Точно не компьютрониум[21]. Не органика. Больше похоже на плазменную спираль Цытовича[22], чем на нечто, состоящее из белков. Внутри под ритм ионов тикали какие-то штуки, похожие на синаптические ворота; некоторые переносили пигмент вместе с электричеством, словно хроматофоры подрабатывали ассоциативными нейронами. Еще следы магнетита: эта штука при проведении правильных вычислений могла менять цвет.
Правда, вычислительная плотность образца была как у заурядного мозга млекопитающих. И это удивляло.
Тем не менее… то, как он был скомпонован…
Брюкс наплевал на жажду, даже в туалет не ходил, пока мочевой пузырь чуть не разорвался. Построил настольную модель инопланетной технологии, уменьшился, запрыгнул прямо в ее центр и ходил там, пораженный, по улицам города и бесконечно меняющимся сеткам разумного кристалла. Он стоял, посрамленный невозможностью, содержащейся в крохотном кусочке чужой материи, и невероятной, одуряющей простотой ее исполнения.
Будто кто-то научил счеты играть в шахматы, а паука — вести философские споры.
— Ты думаешь, — пробормотал Дэн, улыбаясь от изумления.
Образец действительно чем-то напомнил ему один особенный вид пауков, ставший легендой среди зоологов, изучавших беспозвоночных, и специалистов по вычислительной физике: решателя задач, который строил планы, намного превосходящие возможности пары крохотных ганглиев. Порция. Некоторые называли ее котом с девятью лапами. Паук-скакун, который думал как млекопитающее.

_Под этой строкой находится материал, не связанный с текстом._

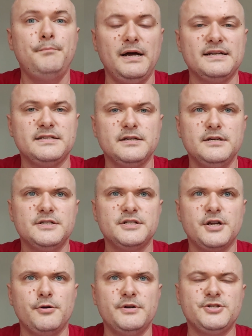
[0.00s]
But,
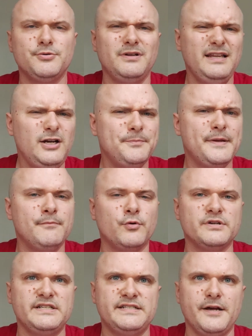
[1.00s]
to go into a little bit
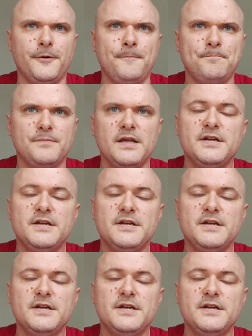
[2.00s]
more detail,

Конечно, мыслительные процессы отнимали у него немало времени. Он часами совершенно неподвижно сидел на листке, вычислял углы, а потом — хоп! — летел к своей цели по кружному маршруту, нарушая линию прицеливания по несколько раз за минуту, и каким-то образом попадал на каждую точку траектории, не теряя из виду мишень. Он помнил все трехмерные части пазла — с мозгом, массы которого, по идее, едва хватало для распознавания движения и света.
Насколько сумели понять исследователи, пауки рода Portia научились расчленять когнитивные процессы на отдельные доли: часть за частью имитировали большой мозг, сохраняли результаты одного модуля и загружали их в следующий; срезы интеллекта строились и разрушались один за другим. Правда, наверняка никто ничего так и не узнал — вышедший из-под контроля синтефаг расправился с пауками-скакунами, прежде чем кто-то решил изучить вопрос повнимательнее. Слизистая плесень «Икара», похоже, взяла за основу ту же идею, но подошла к ней творчески. Разумеется, существовал некий верхний предел — точка, за которой оперативная память и глобальные переменные требовали столько места, что для реального мыслительного процесса ничего не оставалось. Но перед Брюксом лежала лишь крохотная частичка размером от силы с божью коровку. А в камере конденсатора этого вещества было полно.